While it can differ across markets and industries, a successful conversion rate for a social media advertising campaign is largely accepted in the range 2–5%. This means that 2–5% of the people who click your social media ads and arrive at your website should perform the desired action you want them to take.
Landing pages are where businesses convey value, earn trust, and convert visitors into leads–making some of them the most important pages on your website. However, many digital marketers still struggle to understand their performance.
Researchers from Unbounce studied the performance of 74.5 million visits to more than 64,000 lead generation landing pages created from its platform by Unbounce customers. The landing pages spanned across 10 different industries: travel, real estate, business consulting, business services, credit/lending, health, higher education, home improvement, legal, and vocational studies/job training.
What it uncovered was truly fascinating.
The best landing page conversion rate varied significantly across all the industries, while the median conversion rate hovered in the range 3.0–5.5%.
A similar test was run by WishPond. WishPond tested 146 landing pages to draw out an average conversion rate for B2B and B2C industries.
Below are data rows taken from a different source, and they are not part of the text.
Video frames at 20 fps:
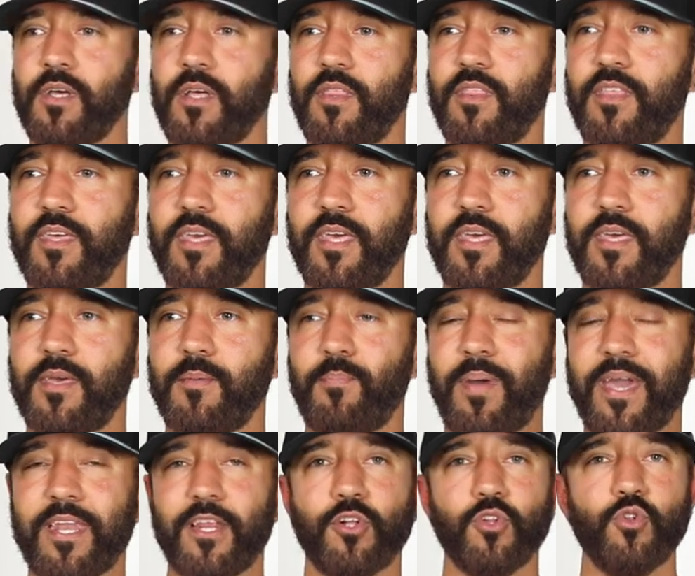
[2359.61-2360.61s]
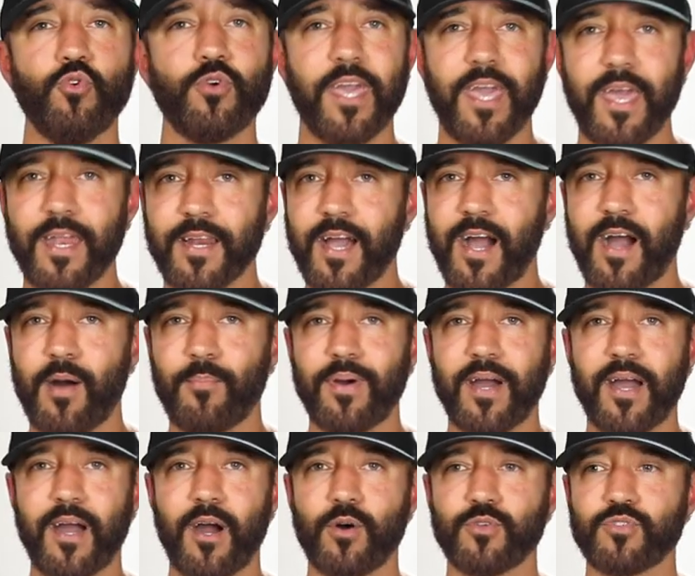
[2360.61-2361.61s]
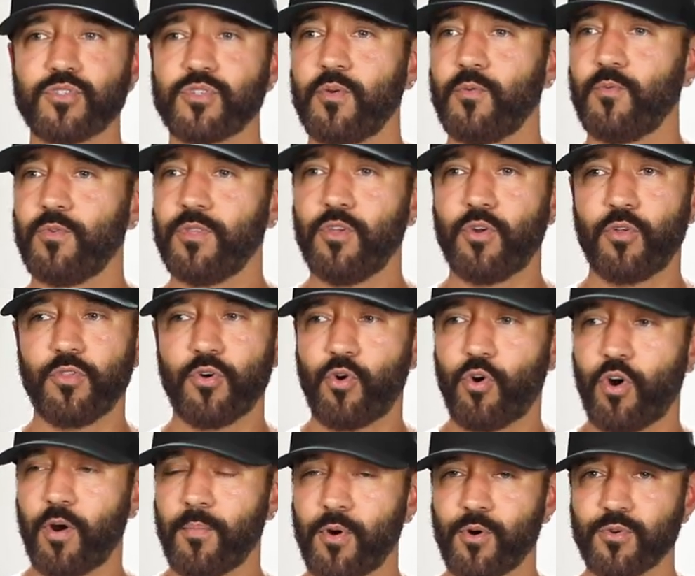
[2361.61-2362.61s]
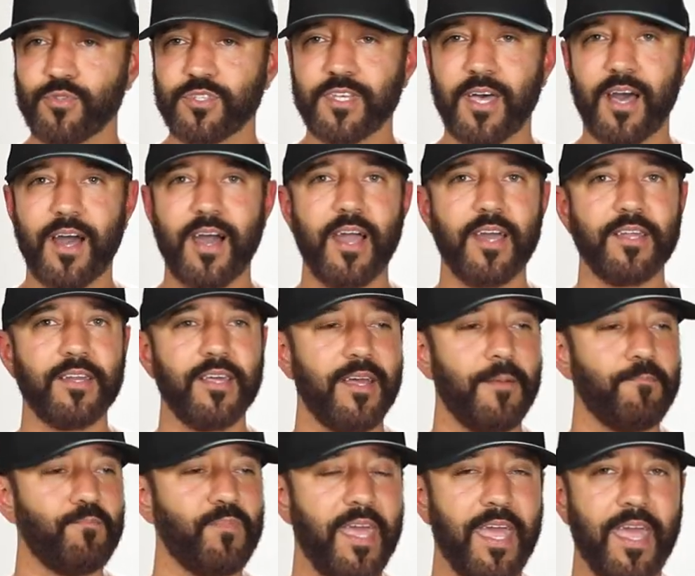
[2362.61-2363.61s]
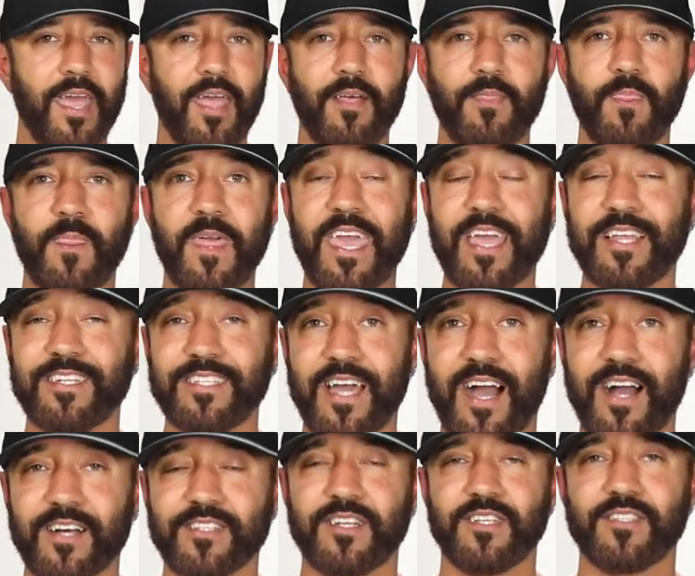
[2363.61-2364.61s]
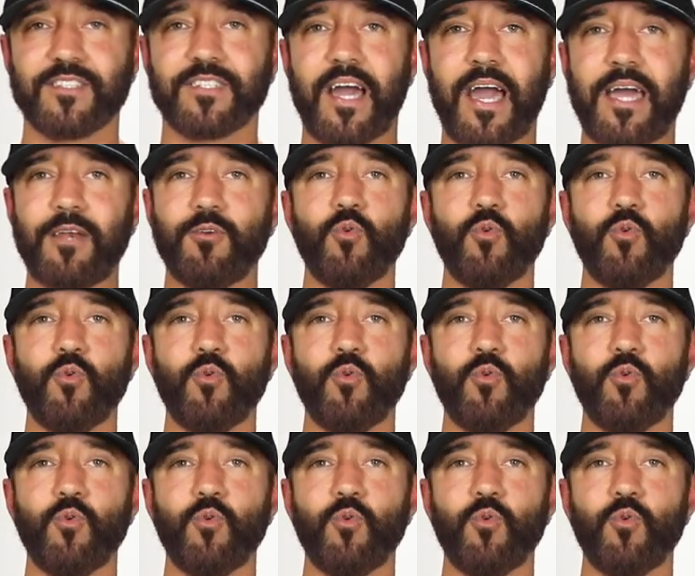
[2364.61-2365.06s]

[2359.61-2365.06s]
the beta-glucan compounds, you know, the hormone side and the antioxidant side.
They found out that 64 B2B landing pages showed an average conversion rate of 13.28% and 80 B2C landing pages showed an average conversion rate of 9.87%.
For any business, the organic visit-to-lead conversion rate is a significant benchmark for inbound success. Moreover, organic leads have much higher close rates (possibility to convert) than outbound. According to Eric Siu of Search Engine Journal, SEO leads have 14.6% close rates.
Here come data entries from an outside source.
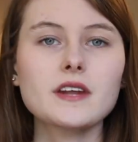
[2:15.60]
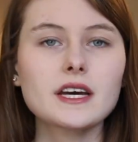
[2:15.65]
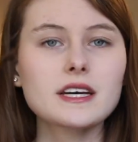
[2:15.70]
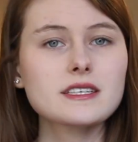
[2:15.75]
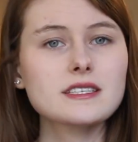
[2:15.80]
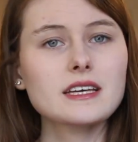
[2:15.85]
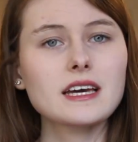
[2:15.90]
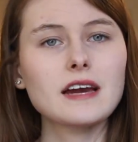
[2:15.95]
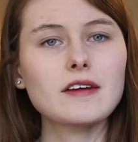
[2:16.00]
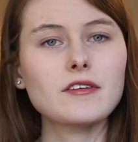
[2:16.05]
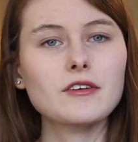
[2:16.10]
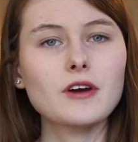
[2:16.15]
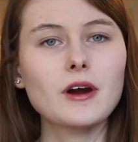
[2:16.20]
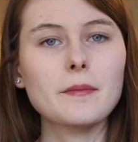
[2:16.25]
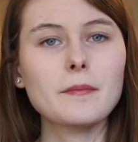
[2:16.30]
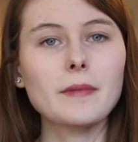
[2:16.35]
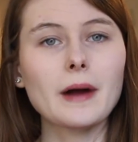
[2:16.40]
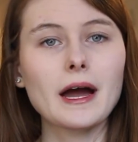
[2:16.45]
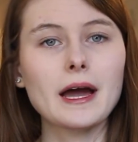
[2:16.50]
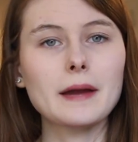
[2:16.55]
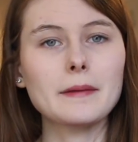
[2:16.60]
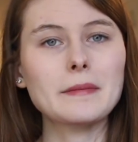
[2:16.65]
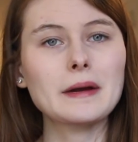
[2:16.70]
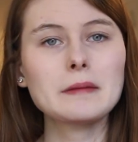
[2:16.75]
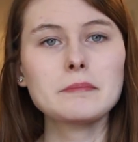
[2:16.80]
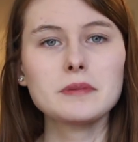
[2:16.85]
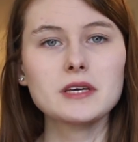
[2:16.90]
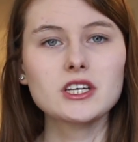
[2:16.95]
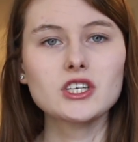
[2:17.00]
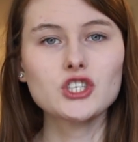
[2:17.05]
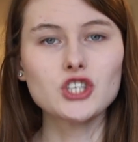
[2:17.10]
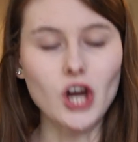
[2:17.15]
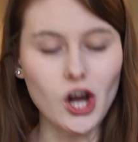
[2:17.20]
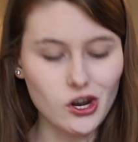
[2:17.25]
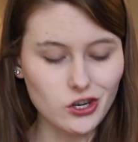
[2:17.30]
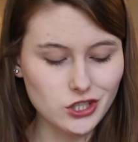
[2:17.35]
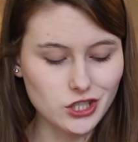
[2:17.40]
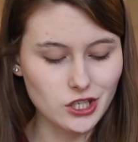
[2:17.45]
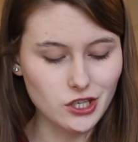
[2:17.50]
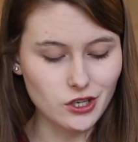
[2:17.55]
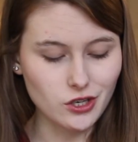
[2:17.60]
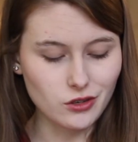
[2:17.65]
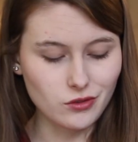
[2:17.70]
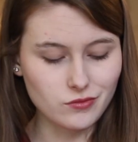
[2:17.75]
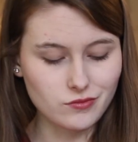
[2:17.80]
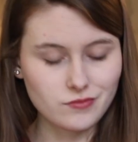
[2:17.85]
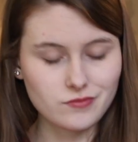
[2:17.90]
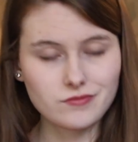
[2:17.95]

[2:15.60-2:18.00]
next thing I regret buying might be a shock to you.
While specific conversion rates can vary considerably depending on the industry, website size, search engine rank, and the number of landing pages, the overall average percentage of organic traffic that should be converting into leads is 16%, according to SmartBug Media.
While you have efficiently found and leveraged your perfect marketing mix to get traffic and leads, how do prevent leads bouncing off without becoming your customers?
The key rests in conversion rate optimization. Conversion Rate Optimization (CRO) is a methodical approach to figure out why visitors are not taking the desired action on your website, and then fix those reasons, or issues, to get a higher conversion rate.
Let me clear some misconceptions here: Changing the button color, font, or the image based on your assumptions is not CRO!
CRO is a data-driven process and in no manner does it work based on assumptions. It an ongoing process where you’ll need to analyze and understand visitor behavior and remove all friction to help these convert.
You should constantly apply this process to your website and landing pages. Your visitors change, your product changes, and the technology evolves. This means the process of improving conversions is never finished.
While there are benchmarks for each channel and for your website, the only answer to “what’s a good conversion rate” is a good conversion rate is a conversion rate that’s better than what you had last month.
You are running your own race, and you are your own benchmark. The conversion rate of other websites should have no impact on what you do because it’s not something that you control. What you control is your own conversion rate.